16  Corpus Building for Literary History

Evgeniia Fileva (Trier)

16.1 Introduction

Corpus building in the field of literary history is a complex and challenging process. It is characterized primarily by the collection and modeling of large amounts of literary data (both metadata and full text) covering several time periods. These data are used by scholars to analyze language use, authorial style, genre changes, and other literary, linguistic, historical and social phenomena. In addition, corpora in the context of literary history ensure the preservation of valuable artifacts such as books, manuscripts, letters, etc. Collections of literary data offer for analysis an orderly and systematic amount of data that opens the way for scholars to study them thoroughly over time using computational methods.

Indeed, the digital age has brought about a wide range of resources, standards and tools for the construction of corpora and for collecting and processing information.
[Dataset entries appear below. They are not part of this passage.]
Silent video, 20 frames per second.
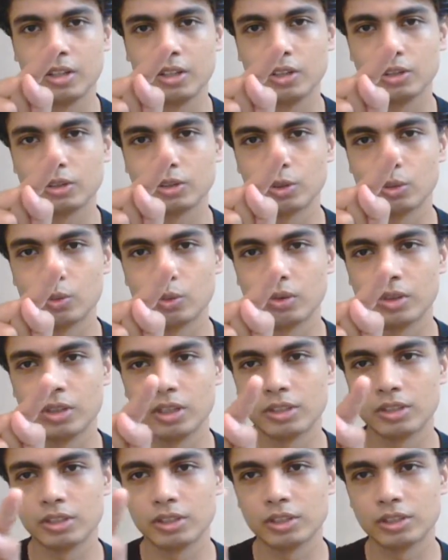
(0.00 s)
So
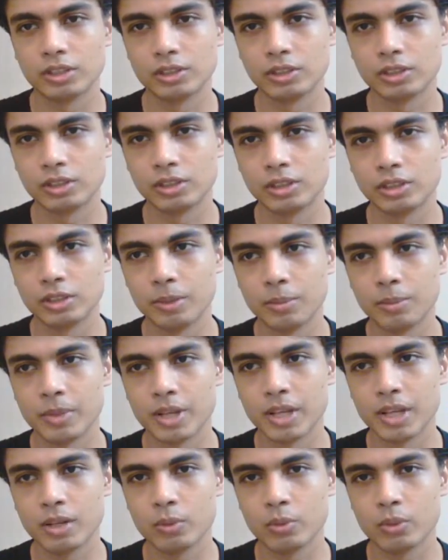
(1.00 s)
this is the
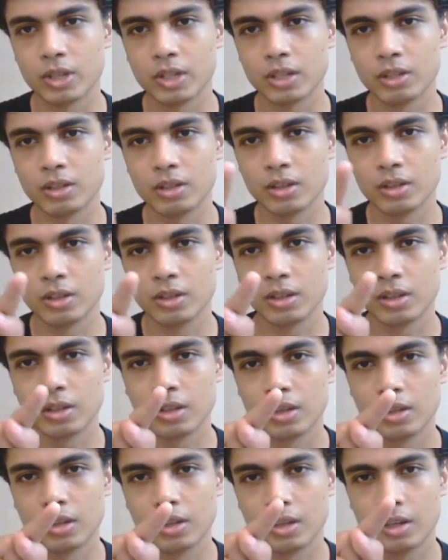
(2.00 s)
main wing,
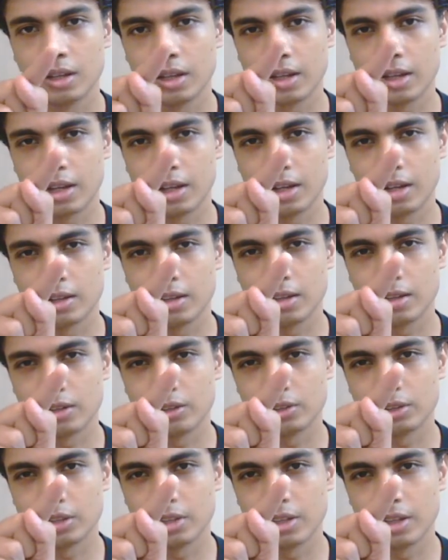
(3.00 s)
and there's
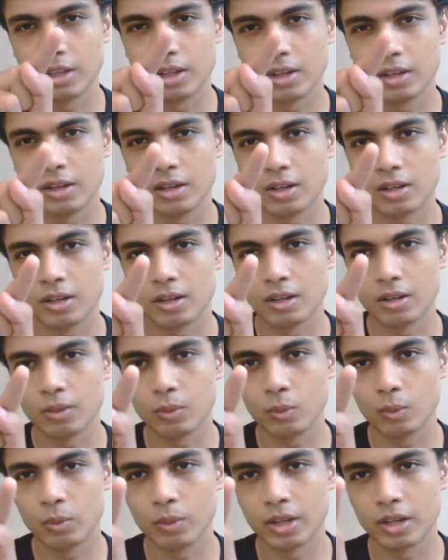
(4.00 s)
a thin
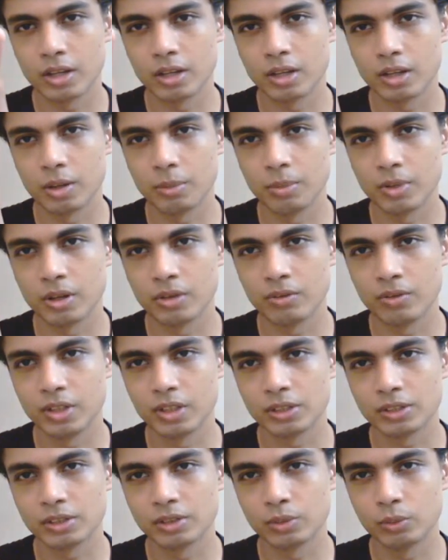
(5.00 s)
wing above
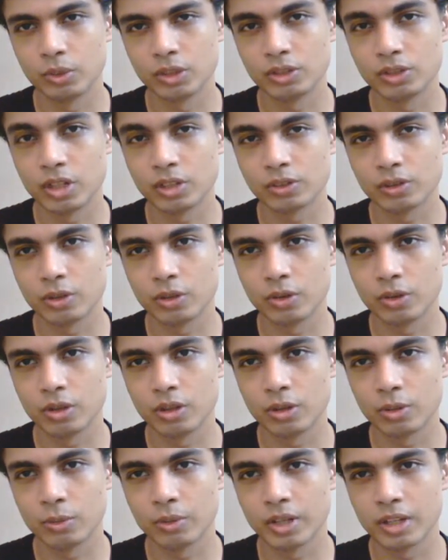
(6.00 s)
this, which doesn't go all
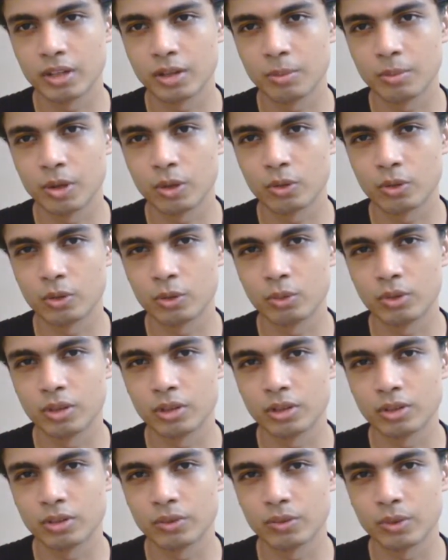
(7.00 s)
the way, about
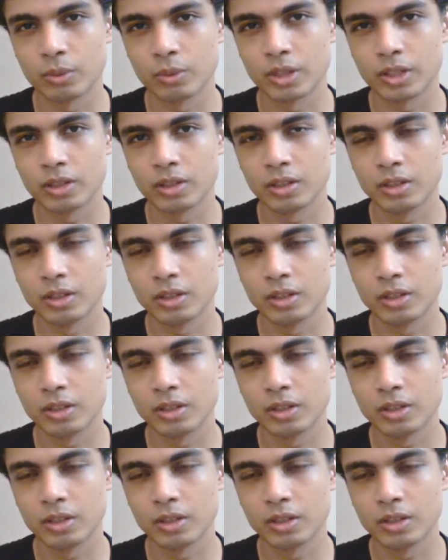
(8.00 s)
2/3 of the way,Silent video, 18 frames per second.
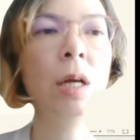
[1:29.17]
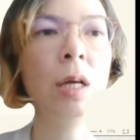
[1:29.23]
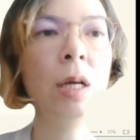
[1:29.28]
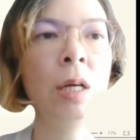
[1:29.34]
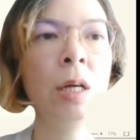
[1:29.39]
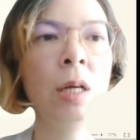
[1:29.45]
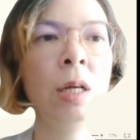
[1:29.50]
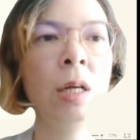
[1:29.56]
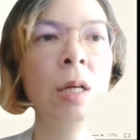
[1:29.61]

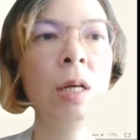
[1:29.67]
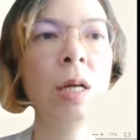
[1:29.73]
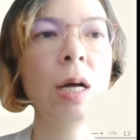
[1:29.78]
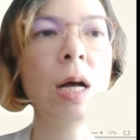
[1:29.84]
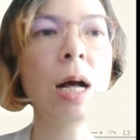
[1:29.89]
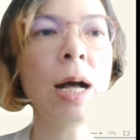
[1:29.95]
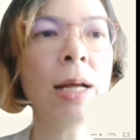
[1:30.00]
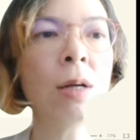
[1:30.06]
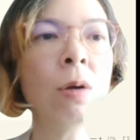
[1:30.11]
a
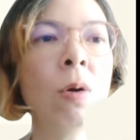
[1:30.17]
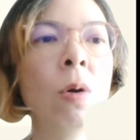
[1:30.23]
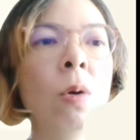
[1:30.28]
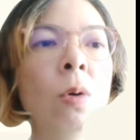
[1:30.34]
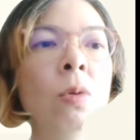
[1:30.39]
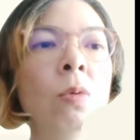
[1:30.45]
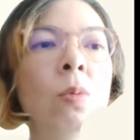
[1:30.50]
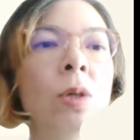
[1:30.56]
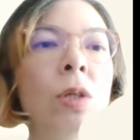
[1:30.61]

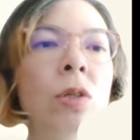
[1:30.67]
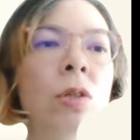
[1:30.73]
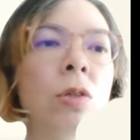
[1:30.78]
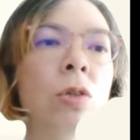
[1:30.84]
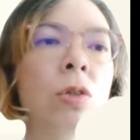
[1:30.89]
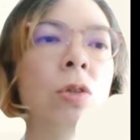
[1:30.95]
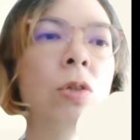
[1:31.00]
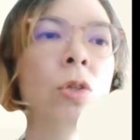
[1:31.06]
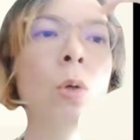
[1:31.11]
icon which
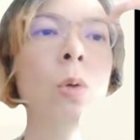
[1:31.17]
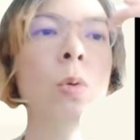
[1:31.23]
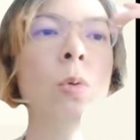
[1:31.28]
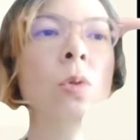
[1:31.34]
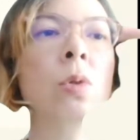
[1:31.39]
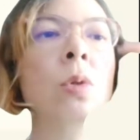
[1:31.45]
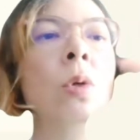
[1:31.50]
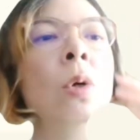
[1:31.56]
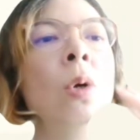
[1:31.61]

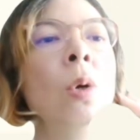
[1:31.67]
shows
As Merja Kytö (2011) notes, the turning point came in the 1970s and 1980s, when it became possible to piece together large amounts of textual information.
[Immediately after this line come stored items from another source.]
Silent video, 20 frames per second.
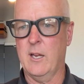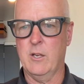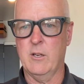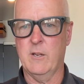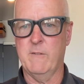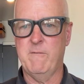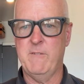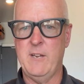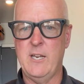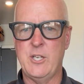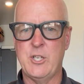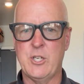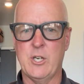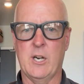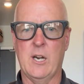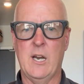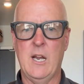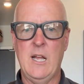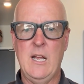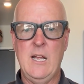good
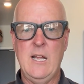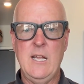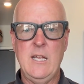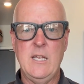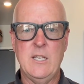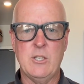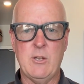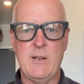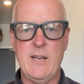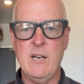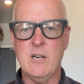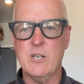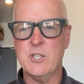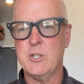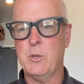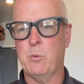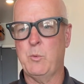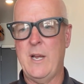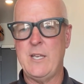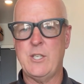feature. So here's
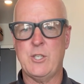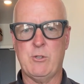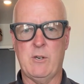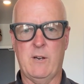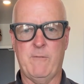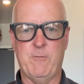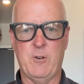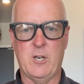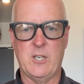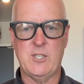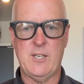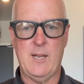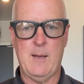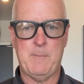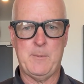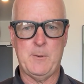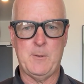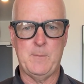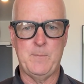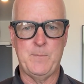the restaurant, for
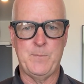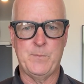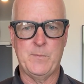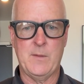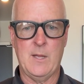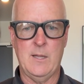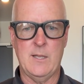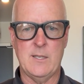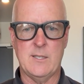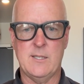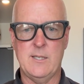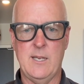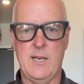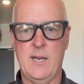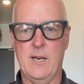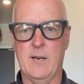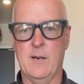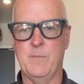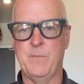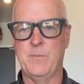example. Let's see
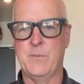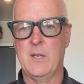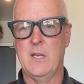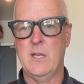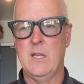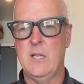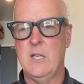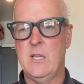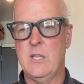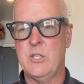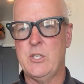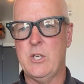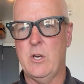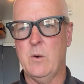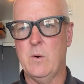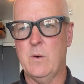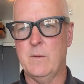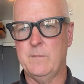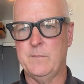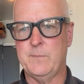here.
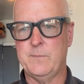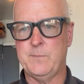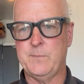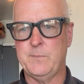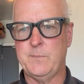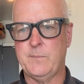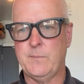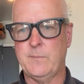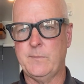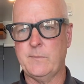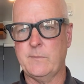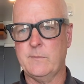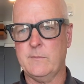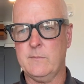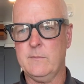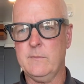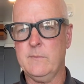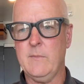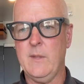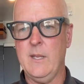So
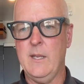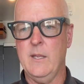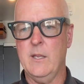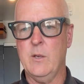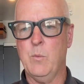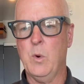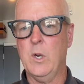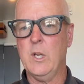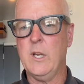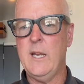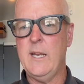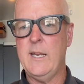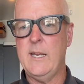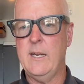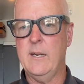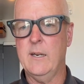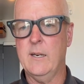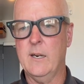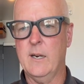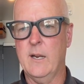we're looking
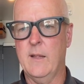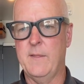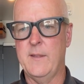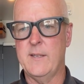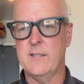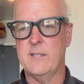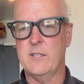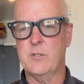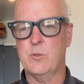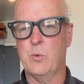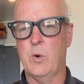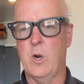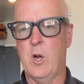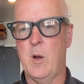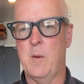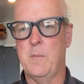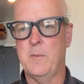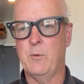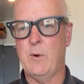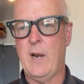here. This is
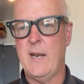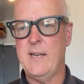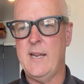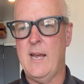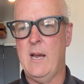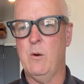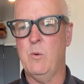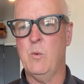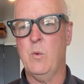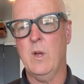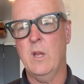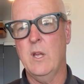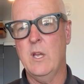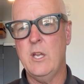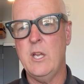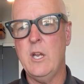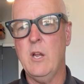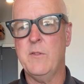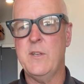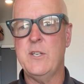Rome, and right now,
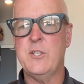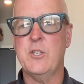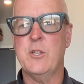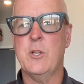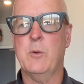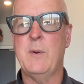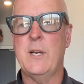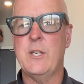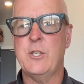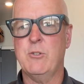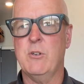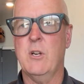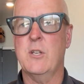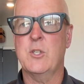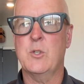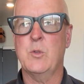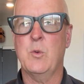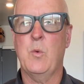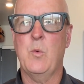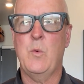these are the
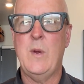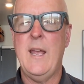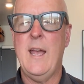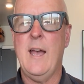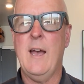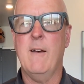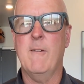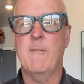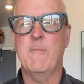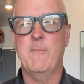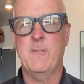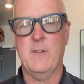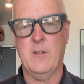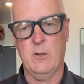restaurants we have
16.2 Early and/or large diachronic corpora

One of the first historical literary corpus projects is the Thesaurus Linguae Graecae: A Digital Library of Greek Literature (TLG), which is a digital library that includes works of Greek literature from Homer to the fall of Byzantium in AD 1453 (and further into the modern era more recently). It was created in the late 1970s by Marianne McDonald and is currently housed at the University of California, Irvine. The TLG includes over 110 million words from more than 10,000 works by approximately 4,000 authors. It is designed to be a comprehensive resource for scholars, students, and anyone interested in Greek literature, language, and culture. Users can access the TLG through a subscription service that provides access to the TLG’s database and search tools. The database includes a range of texts, from well-known works like Plato’s dialogues and the works of Aristotle to lesser-known texts like the poetry of Hesiod and the works of the Church Fathers. Other pioneering, large and important digital libraries include the Perseus Digital Library, founded in 1987 by Gregory Crane, with a focus on Greek (32 million words) and Latin (16 million words) texts. Created even earlier, in 1971, by Michael S. Hart, the Project Gutenberg digital library remains an important source of texts, notably in English. The Oxford Text Archive (OTA) is another pioneering, large-scale text repository for the Humanities, founded by Lou Burnard and Susan Hockey in 1976.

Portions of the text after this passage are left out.